EXERCISE GOAL. Please write out only the lines from the line with "[0:05.00-0:06.00]" to the line with "Lip reading: It's", inclusive, exactly as they stand below, without the pictures.

::: INPUT RECORDS :::

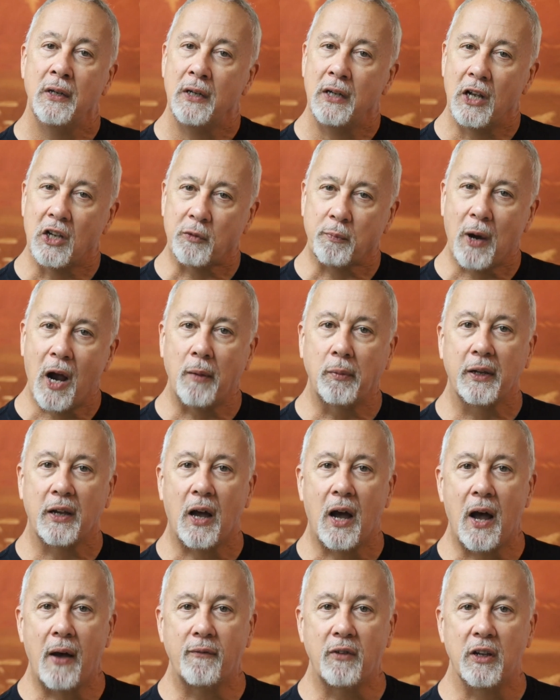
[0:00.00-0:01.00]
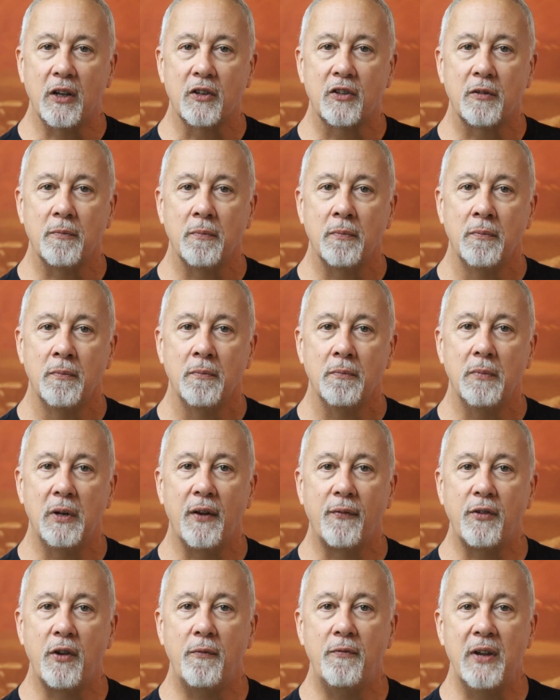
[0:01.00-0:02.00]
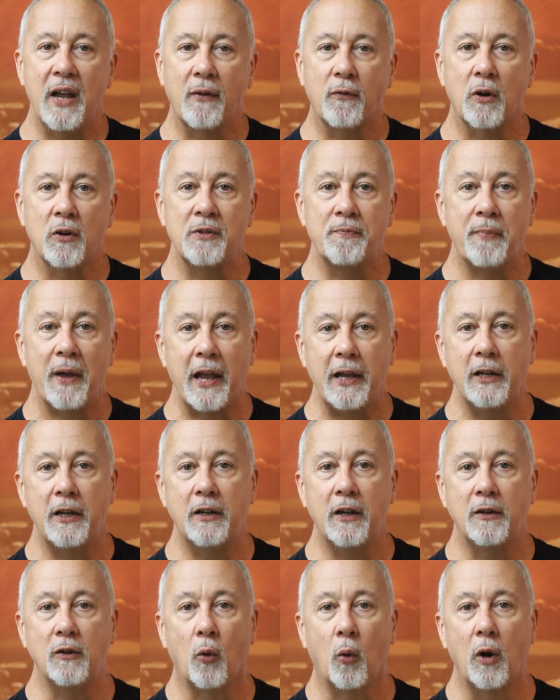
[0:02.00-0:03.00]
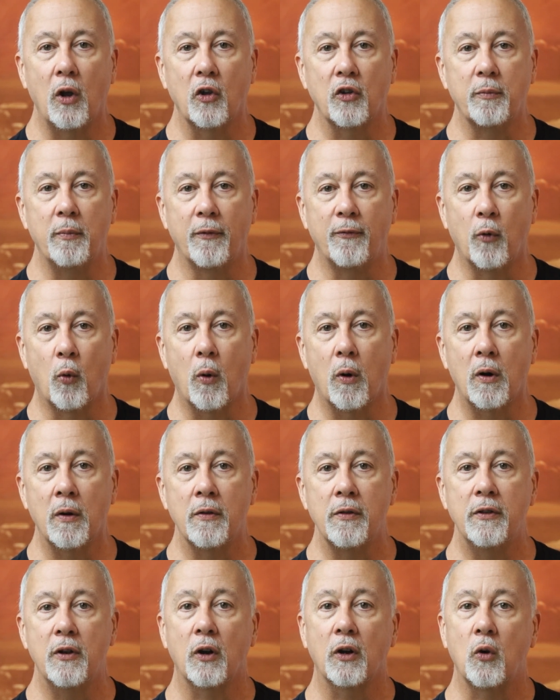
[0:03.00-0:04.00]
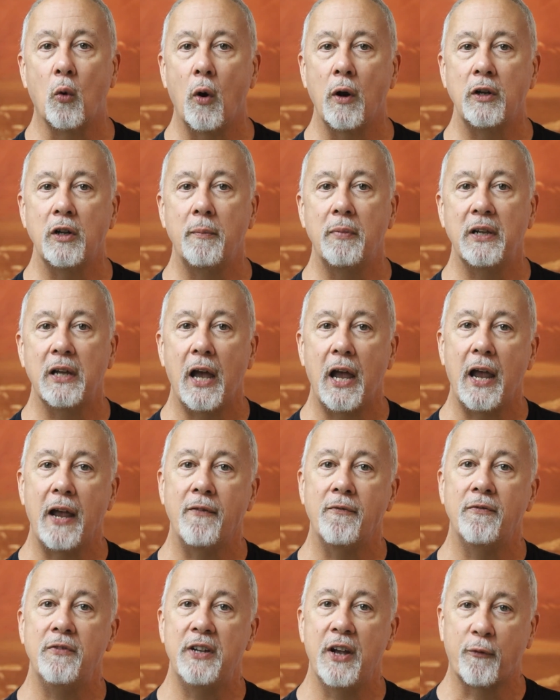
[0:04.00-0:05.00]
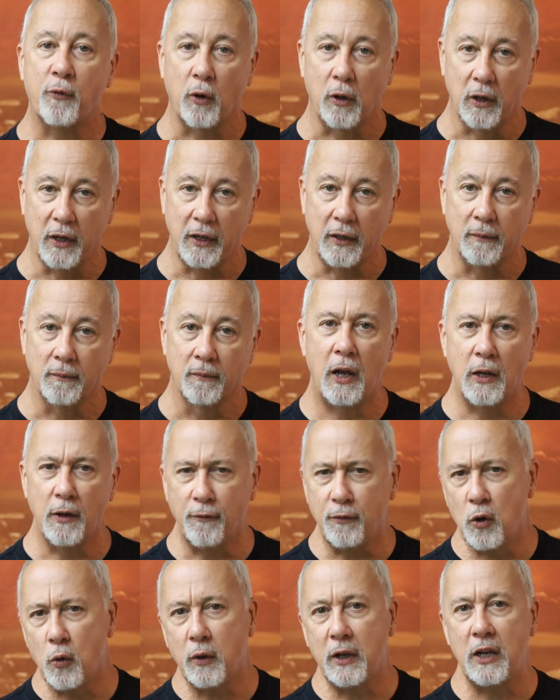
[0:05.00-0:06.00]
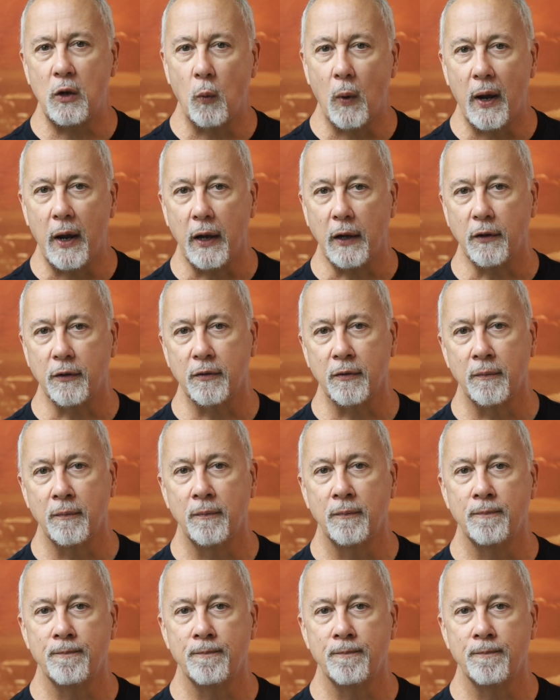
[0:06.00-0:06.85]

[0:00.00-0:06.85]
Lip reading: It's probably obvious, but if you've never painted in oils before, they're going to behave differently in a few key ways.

:::
::: INPUT RECORDS :::

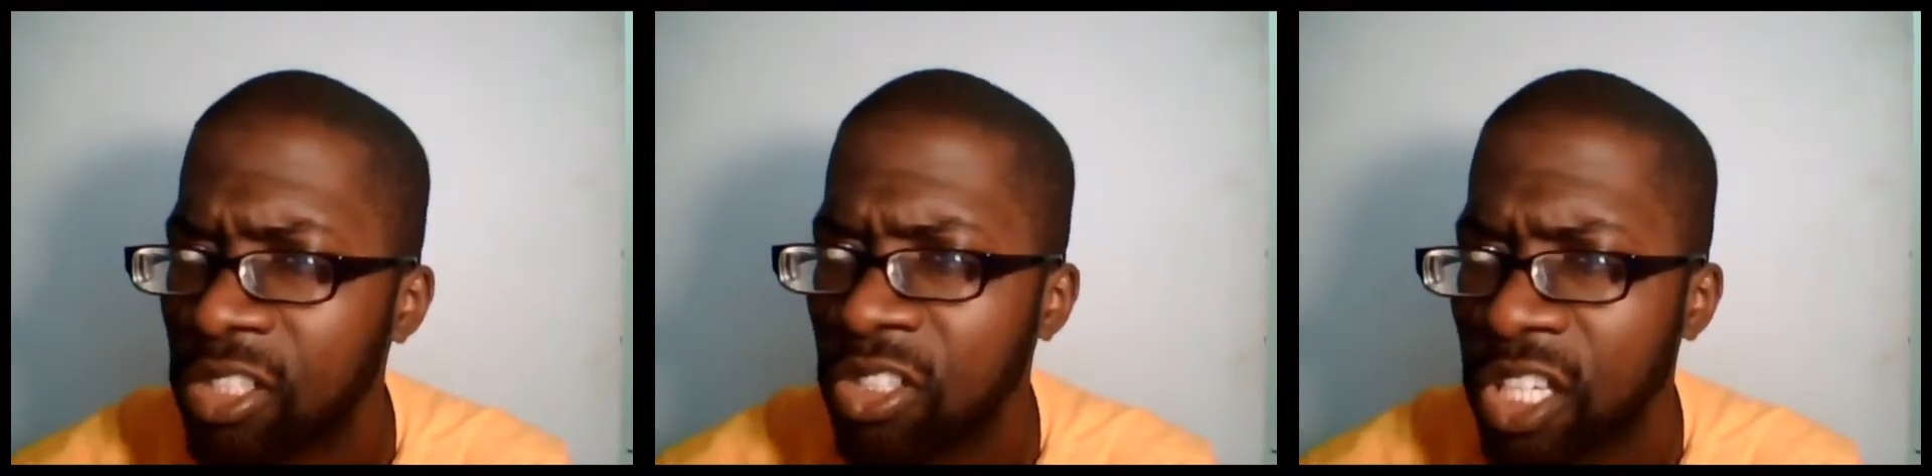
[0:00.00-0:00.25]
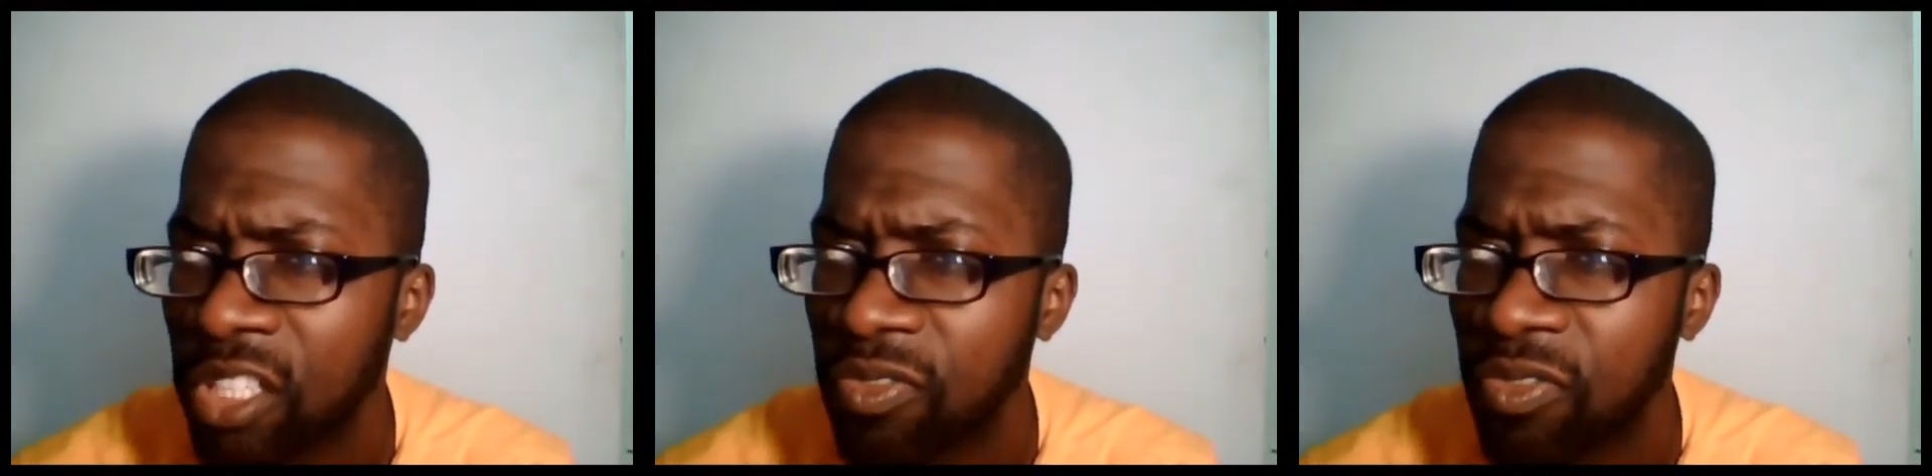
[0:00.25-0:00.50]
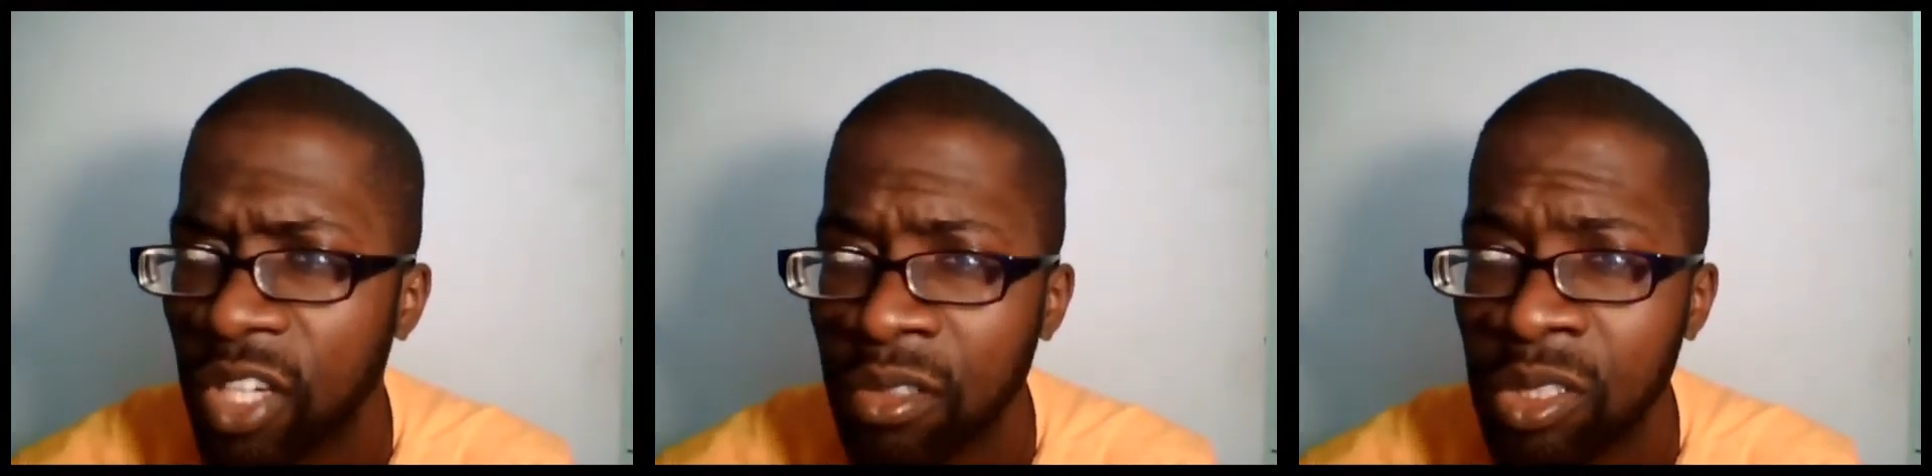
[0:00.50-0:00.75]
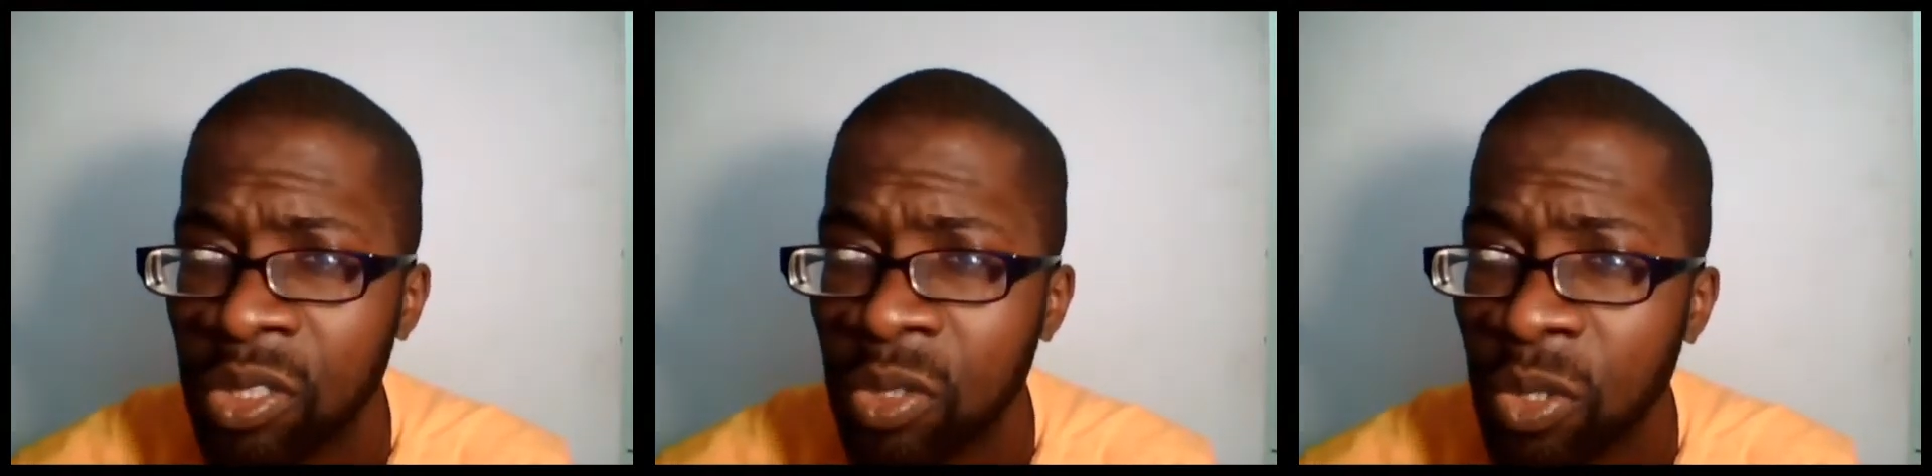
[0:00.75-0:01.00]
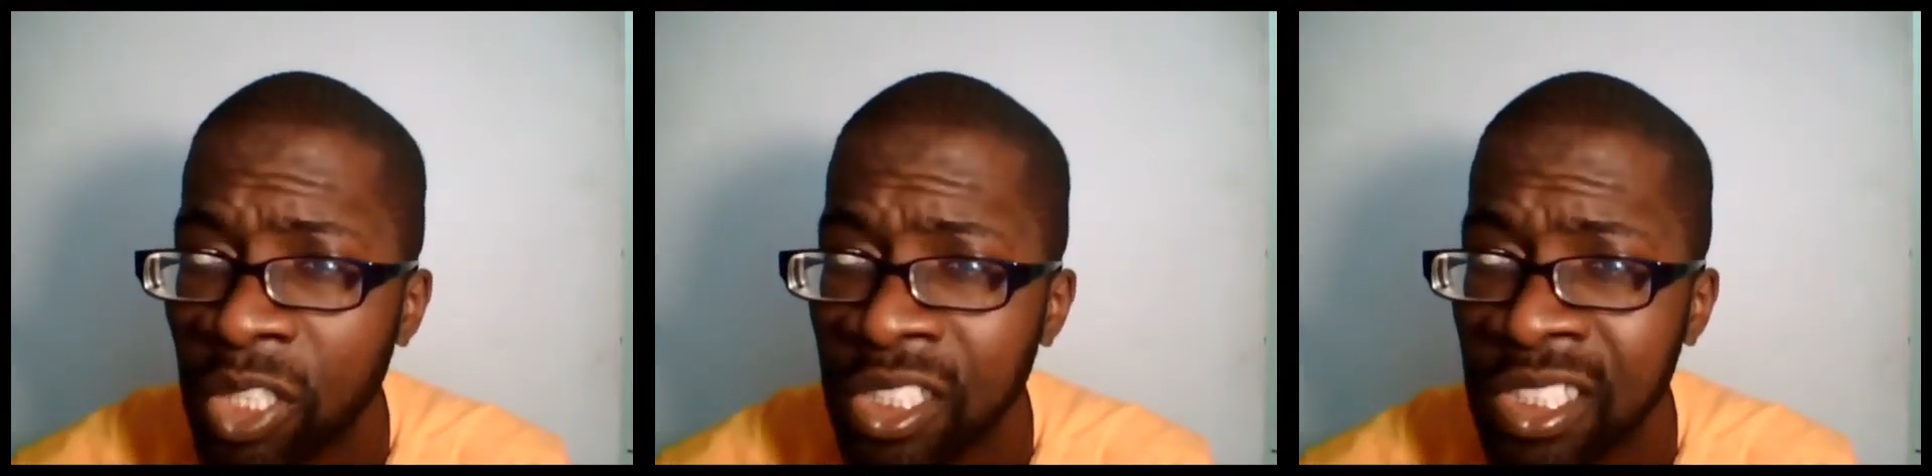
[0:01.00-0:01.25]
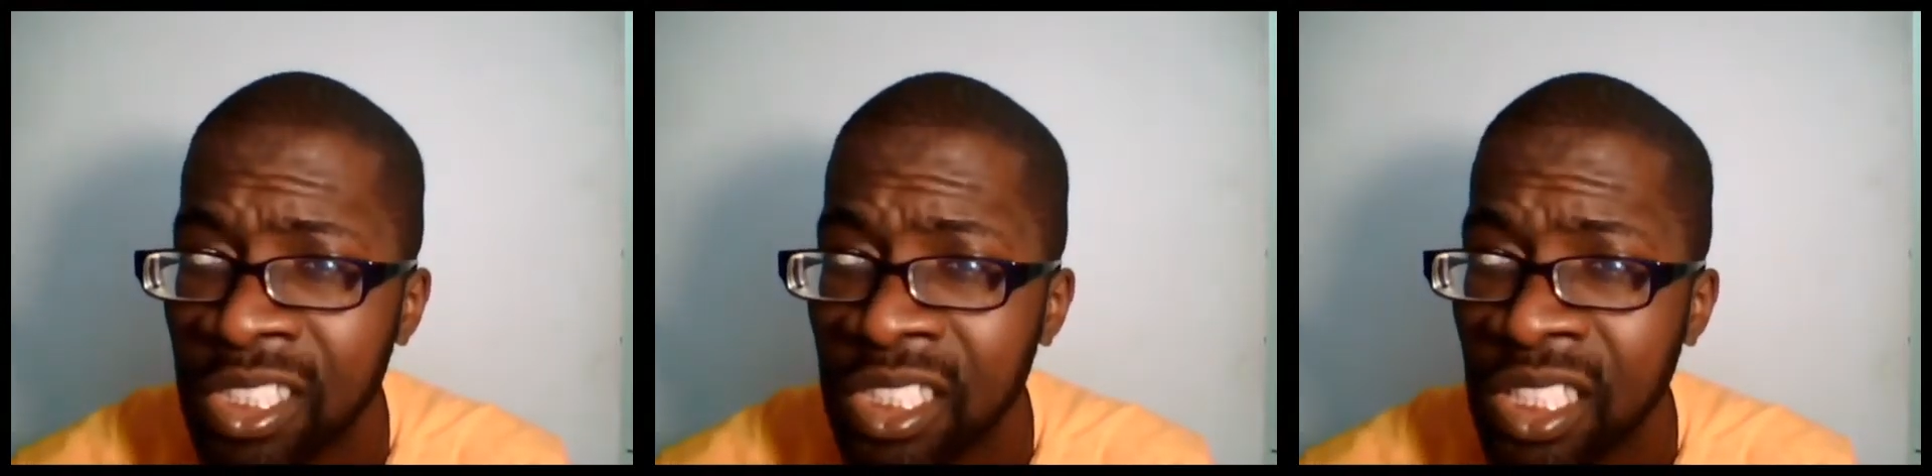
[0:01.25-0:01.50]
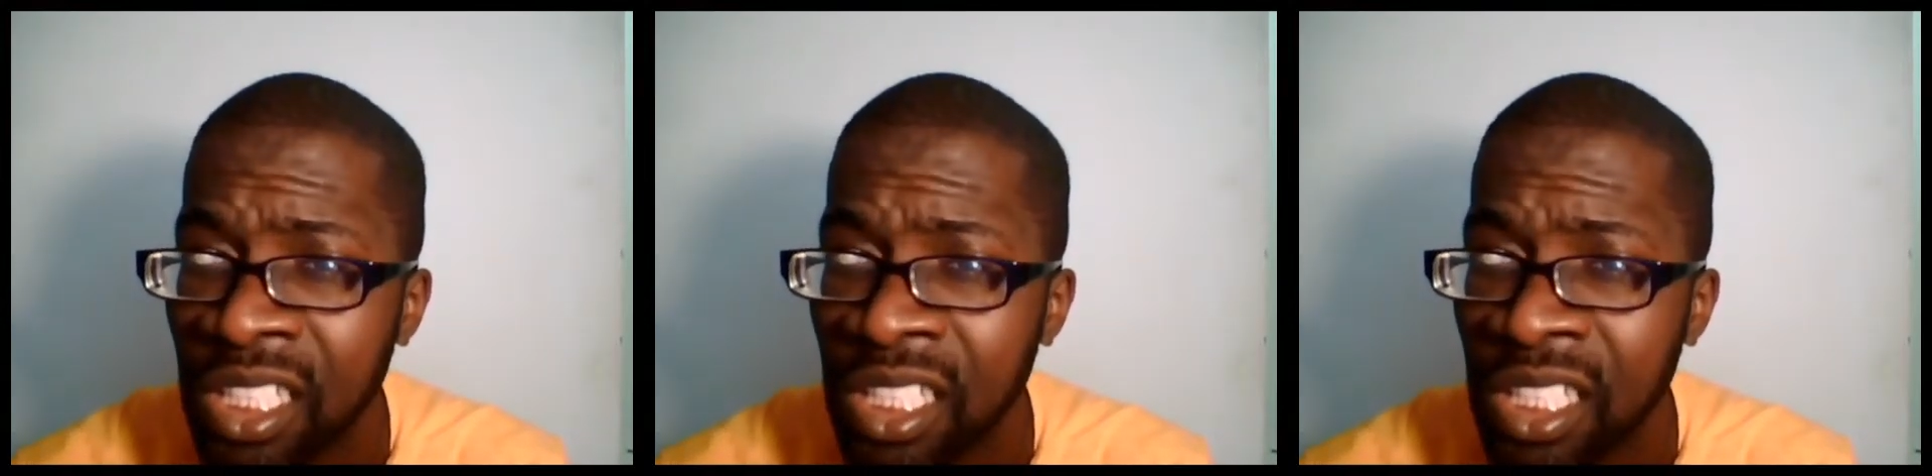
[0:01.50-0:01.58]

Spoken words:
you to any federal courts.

:::

RESULT.
[0:05.00-0:06.00]
[0:06.00-0:06.85]

[0:00.00-0:06.85]
Lip reading: It's probably obvious, but if you've never painted in oils before, they're going to behave differently in a few key ways.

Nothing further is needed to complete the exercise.